Les Contes d’Hoffmann enchantent Lausanne

16/10/2019

Opéra, 2 octobre

Deuxième nouvelle production des Contes d’Hoffmann en quinze jours et un constat : pour une durée de représentation équivalente (trois heures et quarante-cinq minutes environ, avec deux entractes), nous n’avons pas entendu le même opéra qu’à Bordeaux (voir plus haut) !

S’appuyant sur l’édition Choudens de 1907, avec des compléments empruntés à celle de Fritz Oeser (1976), Lausanne propose d’abord un acte de Venise presque entièrement différent. Parmi les changements les plus notables : le retour du traditionnel « Scintille, diamant » pour Dapertutto, l’introduction du quatuor avec chœur « Vénus dit à Fortune » et celle du septuor « Hélas ! mon cœur s’égare encore » en guise de finale. Mais ce n’est pas tout : le recours aux récitatifs chantés de Guiraud modifie la physionomie de chacun des épisodes, sans parler des innombrables différences dans l’orchestration, particulièrement flagrantes, par exemple, dans l’air de Nicklausse « Vois sous l’archet frémissant ».

Visuellement, on retrouve l’univers de Stefano Poda, celui de son Faust, déjà à Lausanne, de sa Turandot à Turin ou de son Ariane et Barbe-Bleue à Toulouse, entre recherche d’esthétisme et symbolique plus ou moins déchiffrable. Le spectacle est incontestablement beau, à commencer par ce magnifique décor unique d’un cabinet de curiosités s’élevant jusqu’aux cintres, percé de niches remplies de fragments de statues antiques, de têtes de mort… le tout baignant dans la lumière opalescente qu’affectionne le réalisateur italien.

En revanche, on ne comprend pas tout, sans doute parce que Stefano Poda préfère laisser le spectateur tirer ses propres conclusions. La symbolique est claire dans les cas des gramophones alignés sur le sol pour l’acte d’Antonia (logique, puisqu’elle est cantatrice comme sa mère), ou des vitrines contenant des automates identiques à Olympia pour le précédent (le thème du dédoublement est effectivement l’un des fils conducteurs de l’ouvrage).

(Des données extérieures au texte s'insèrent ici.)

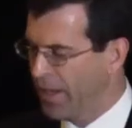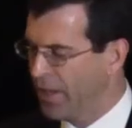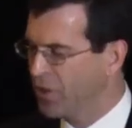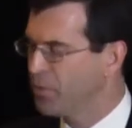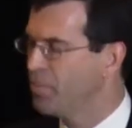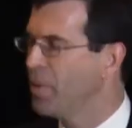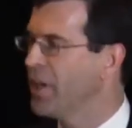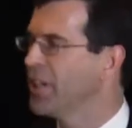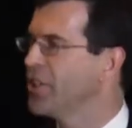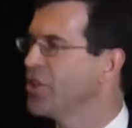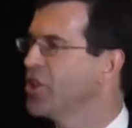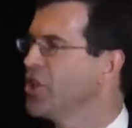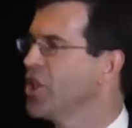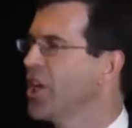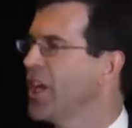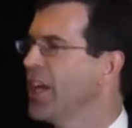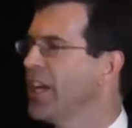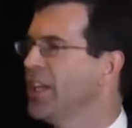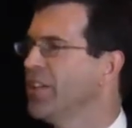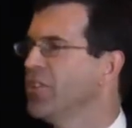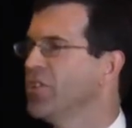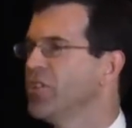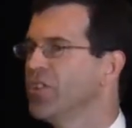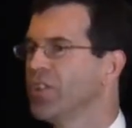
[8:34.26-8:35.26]
has been a
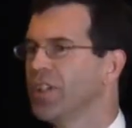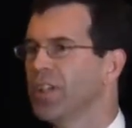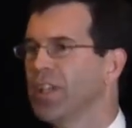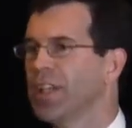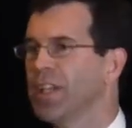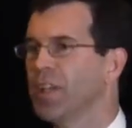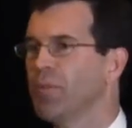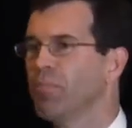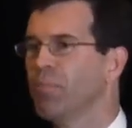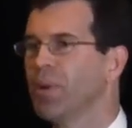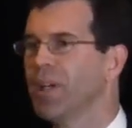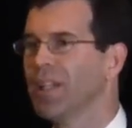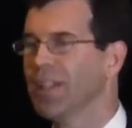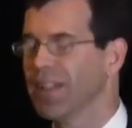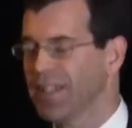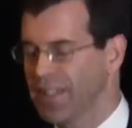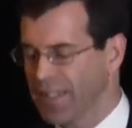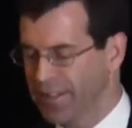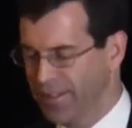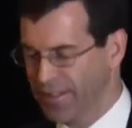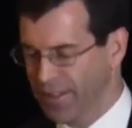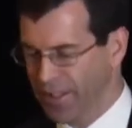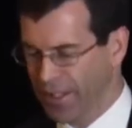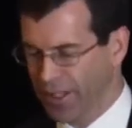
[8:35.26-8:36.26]
change in
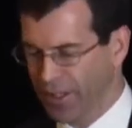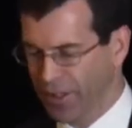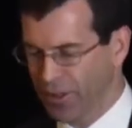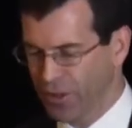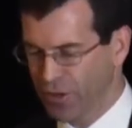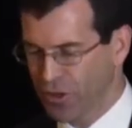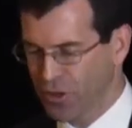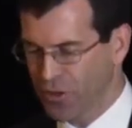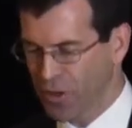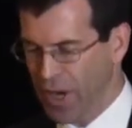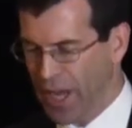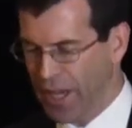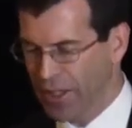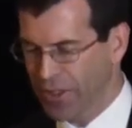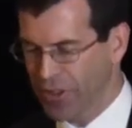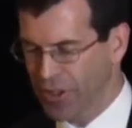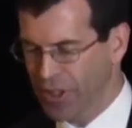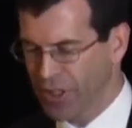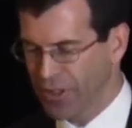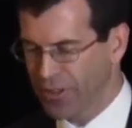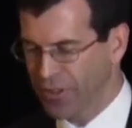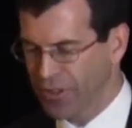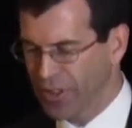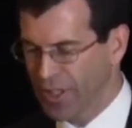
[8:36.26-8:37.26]
policing
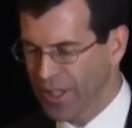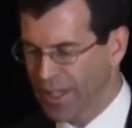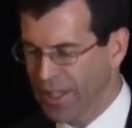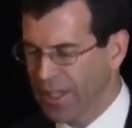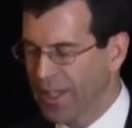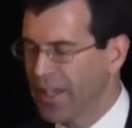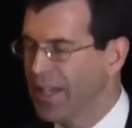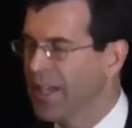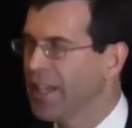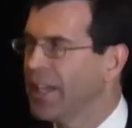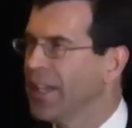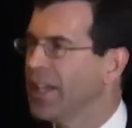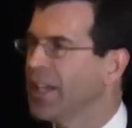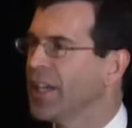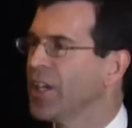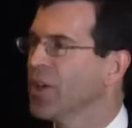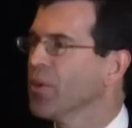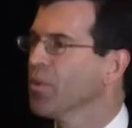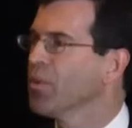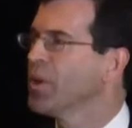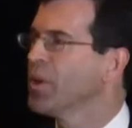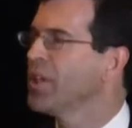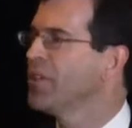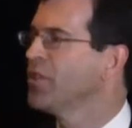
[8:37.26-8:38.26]
strategies.
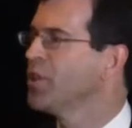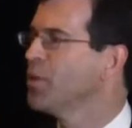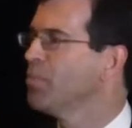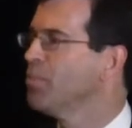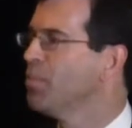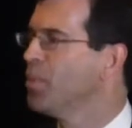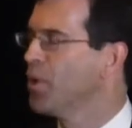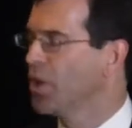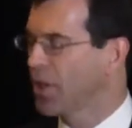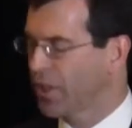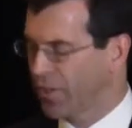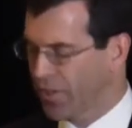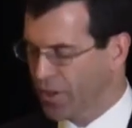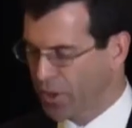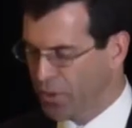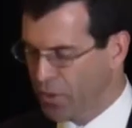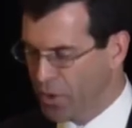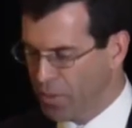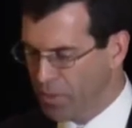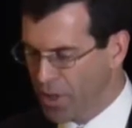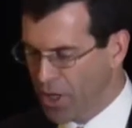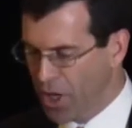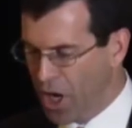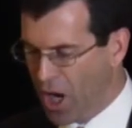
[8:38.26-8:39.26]
In a recent book, the
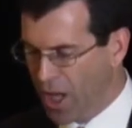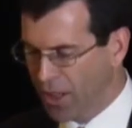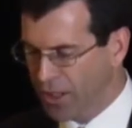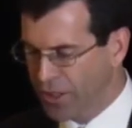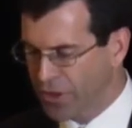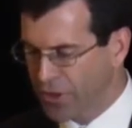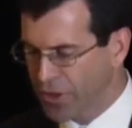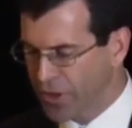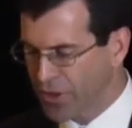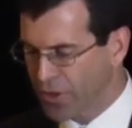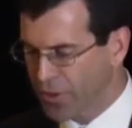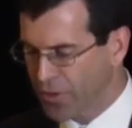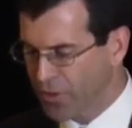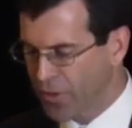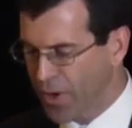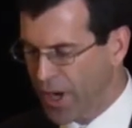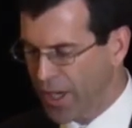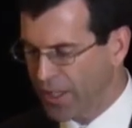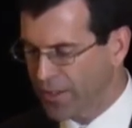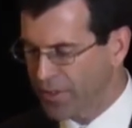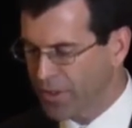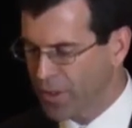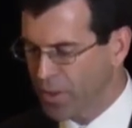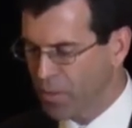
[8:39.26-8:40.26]
criminologist
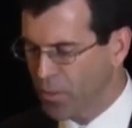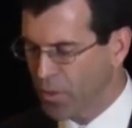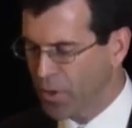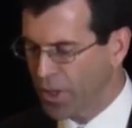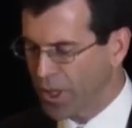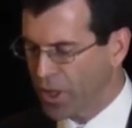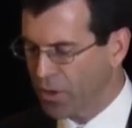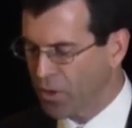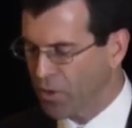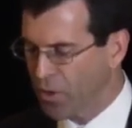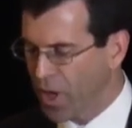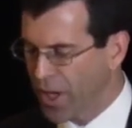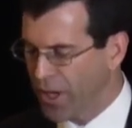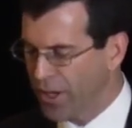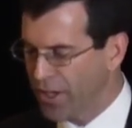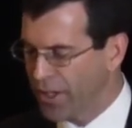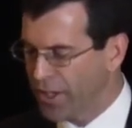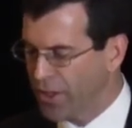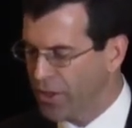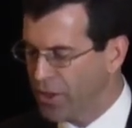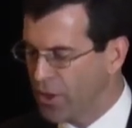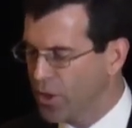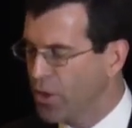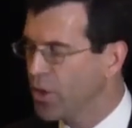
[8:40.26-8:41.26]
Frank Zimmering
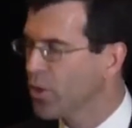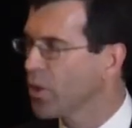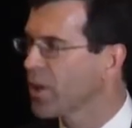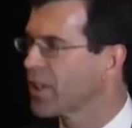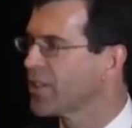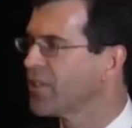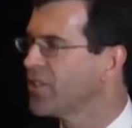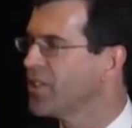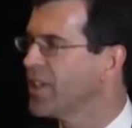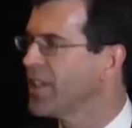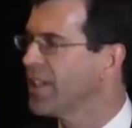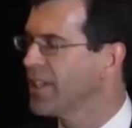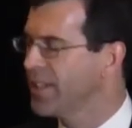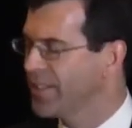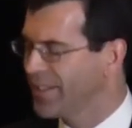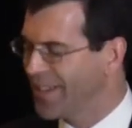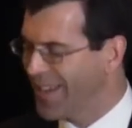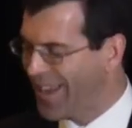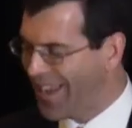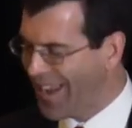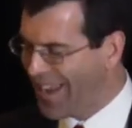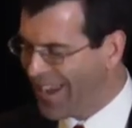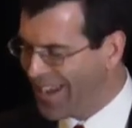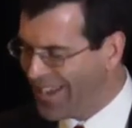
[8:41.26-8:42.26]
credited New York
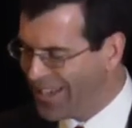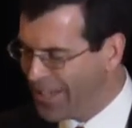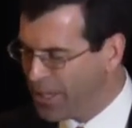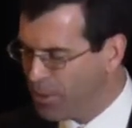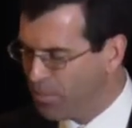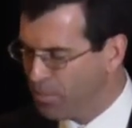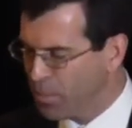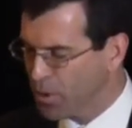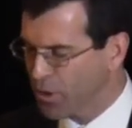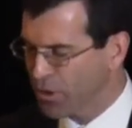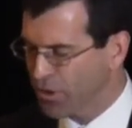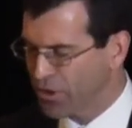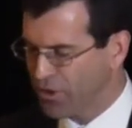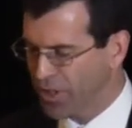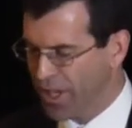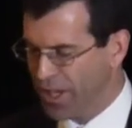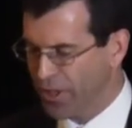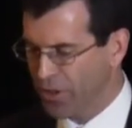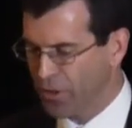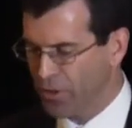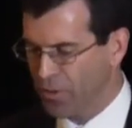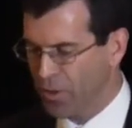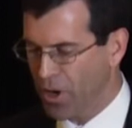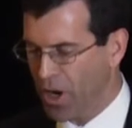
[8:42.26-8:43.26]
City's
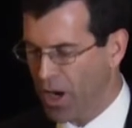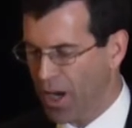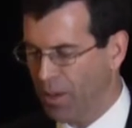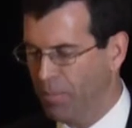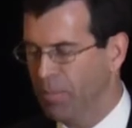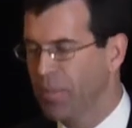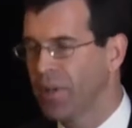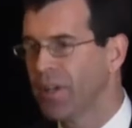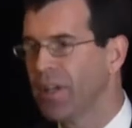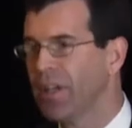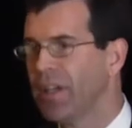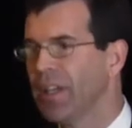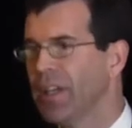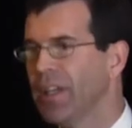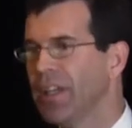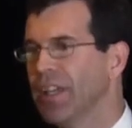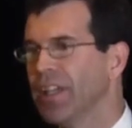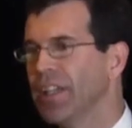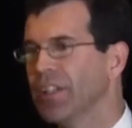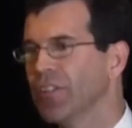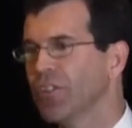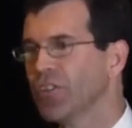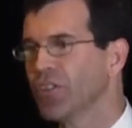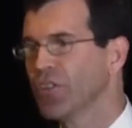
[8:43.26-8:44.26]
80% drop
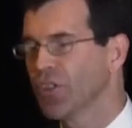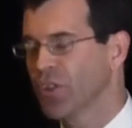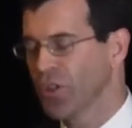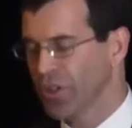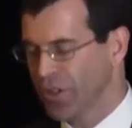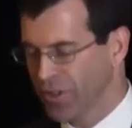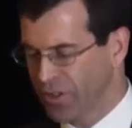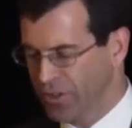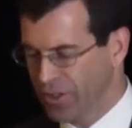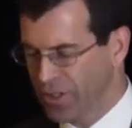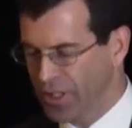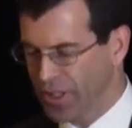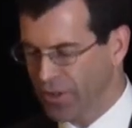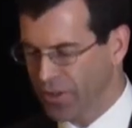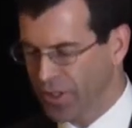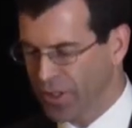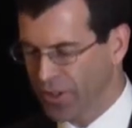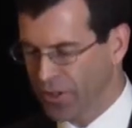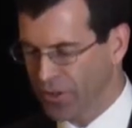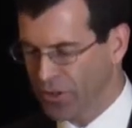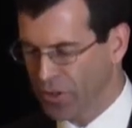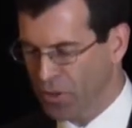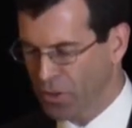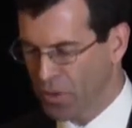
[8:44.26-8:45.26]
in certain
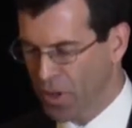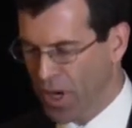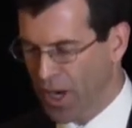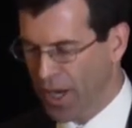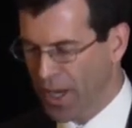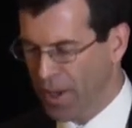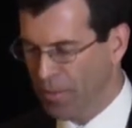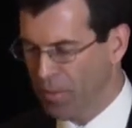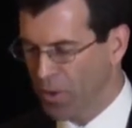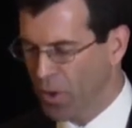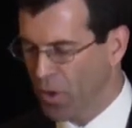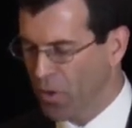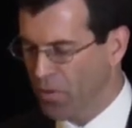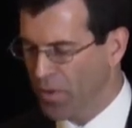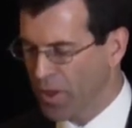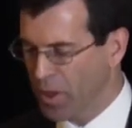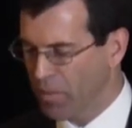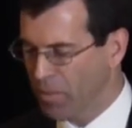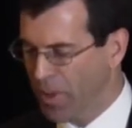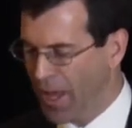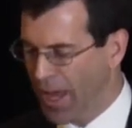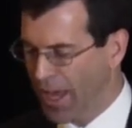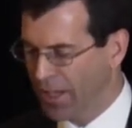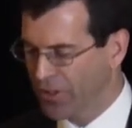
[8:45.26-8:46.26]
serious crime over
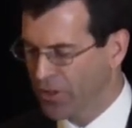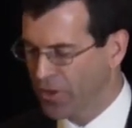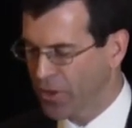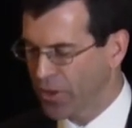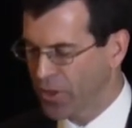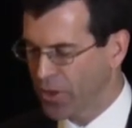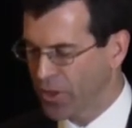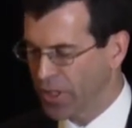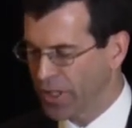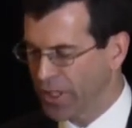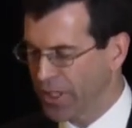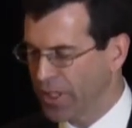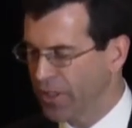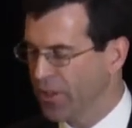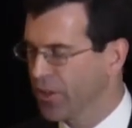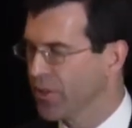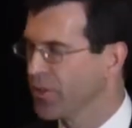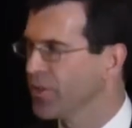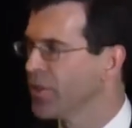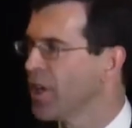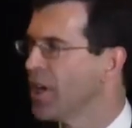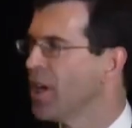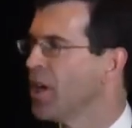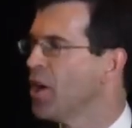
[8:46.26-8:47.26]
the past 30
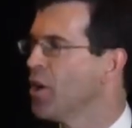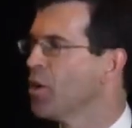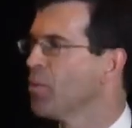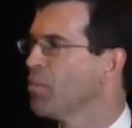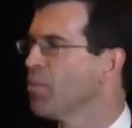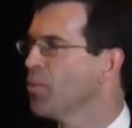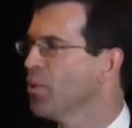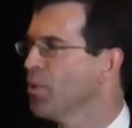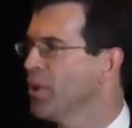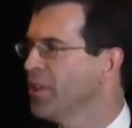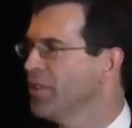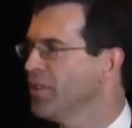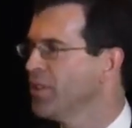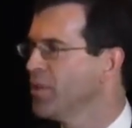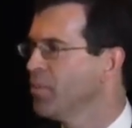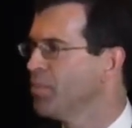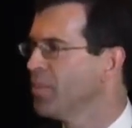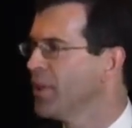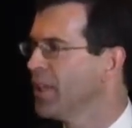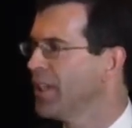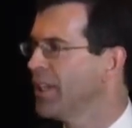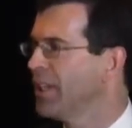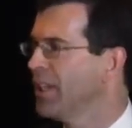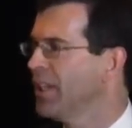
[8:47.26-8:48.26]
years,
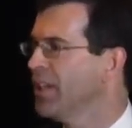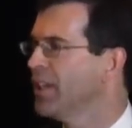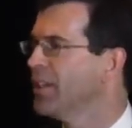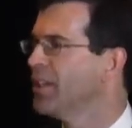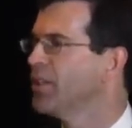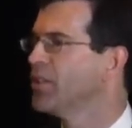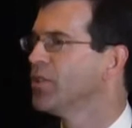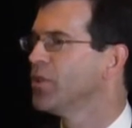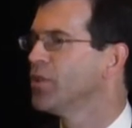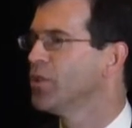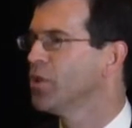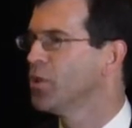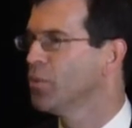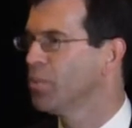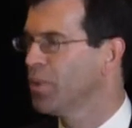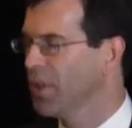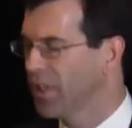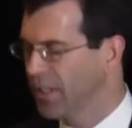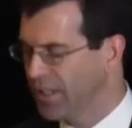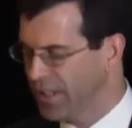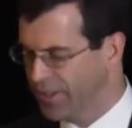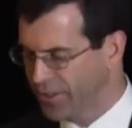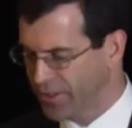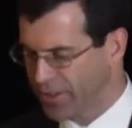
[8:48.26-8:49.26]
principally to
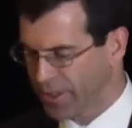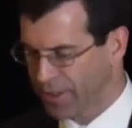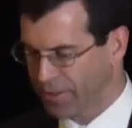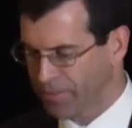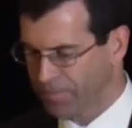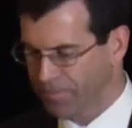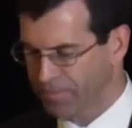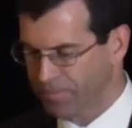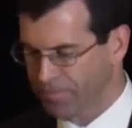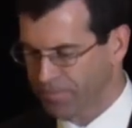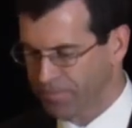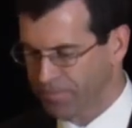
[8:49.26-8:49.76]
policing.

Le rôle exact du « Diable » dans sa quadruple incarnation est moins évident. Est-il un hypnotiseur, qui plonge le poète dans un univers fantasmé pour stimuler sa création ? C’est ce qu’il nous a semblé comprendre, dès la première apparition d’Hoffmann, enfermé dans une niche circulaire d’un blanc aseptisé, surgie du mur du fond du cabinet, que Lindorf fait tourner en un mouvement implacable. On admire le professionnalisme de Jean-François Borras qui, pour ne pas se retrouver assis la tête en bas à son petit bureau, est constamment obligé de marcher à larges enjambées ou de se laisser glisser sur les parois !

Projection mentale de la « bizarre cervelle » du héros – ou cellule dans un asile d’aliénés ? –, la niche accueille ensuite d’autres dispositifs tournants : un immense disque La Voix de son Maître pour le trio final de l’acte d’Antonia, une énorme roulette de casino pour celui de Giulietta, Stefano Poda déclinant avec habileté le thème de l’éternel recommencement, avec l’échec au bout du chemin. Bref, un travail soigné, suggérant au spectateur des clés de lecture de l’intrigue, sans la brutaliser ni la transformer, avec quelques jolis costumes (les robes d’un rouge brillant d’Olympia et ses doubles, le manteau en lamé noir et argent de Giulietta) et une direction d’acteurs fluide, tant pour les solistes que pour les chœurs.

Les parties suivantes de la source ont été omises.